#### What is being asked
Within the records below, reproduce without change the lines from the line that has "[00:42:06.49 to 00:42:07.49]" through the line that has "Transcript: theorist, as", and only those.

-- Data for the task follows --

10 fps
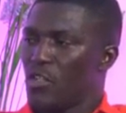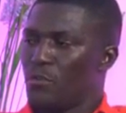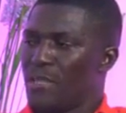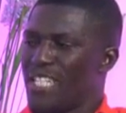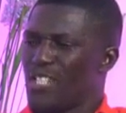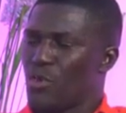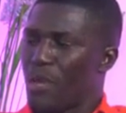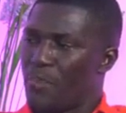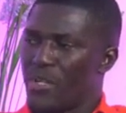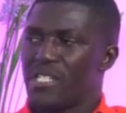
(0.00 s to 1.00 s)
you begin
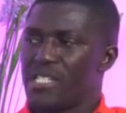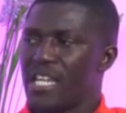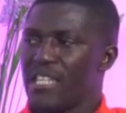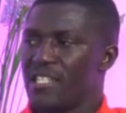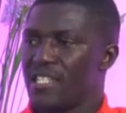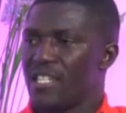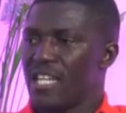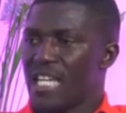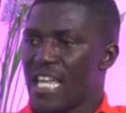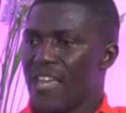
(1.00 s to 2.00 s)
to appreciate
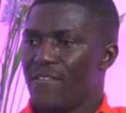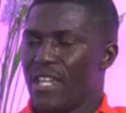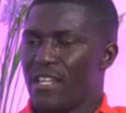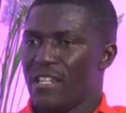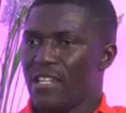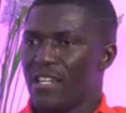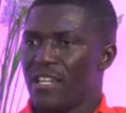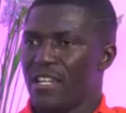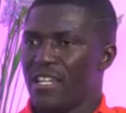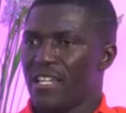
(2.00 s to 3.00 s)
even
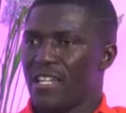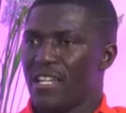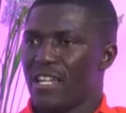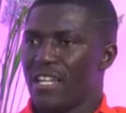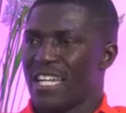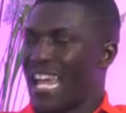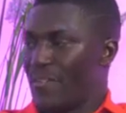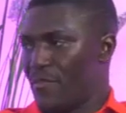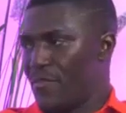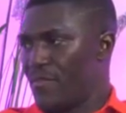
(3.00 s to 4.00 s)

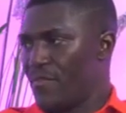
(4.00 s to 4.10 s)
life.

-- Data for the task concluded --
-- Data for the task follows --

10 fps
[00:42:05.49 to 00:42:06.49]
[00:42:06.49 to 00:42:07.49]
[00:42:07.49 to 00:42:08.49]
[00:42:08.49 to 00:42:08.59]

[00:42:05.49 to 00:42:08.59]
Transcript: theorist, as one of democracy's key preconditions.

-- Data for the task concluded --

#### Worked solution
[00:42:06.49 to 00:42:07.49]
[00:42:07.49 to 00:42:08.49]
[00:42:08.49 to 00:42:08.59]

[00:42:05.49 to 00:42:08.59]
Transcript: theorist, as one of democracy's key preconditions.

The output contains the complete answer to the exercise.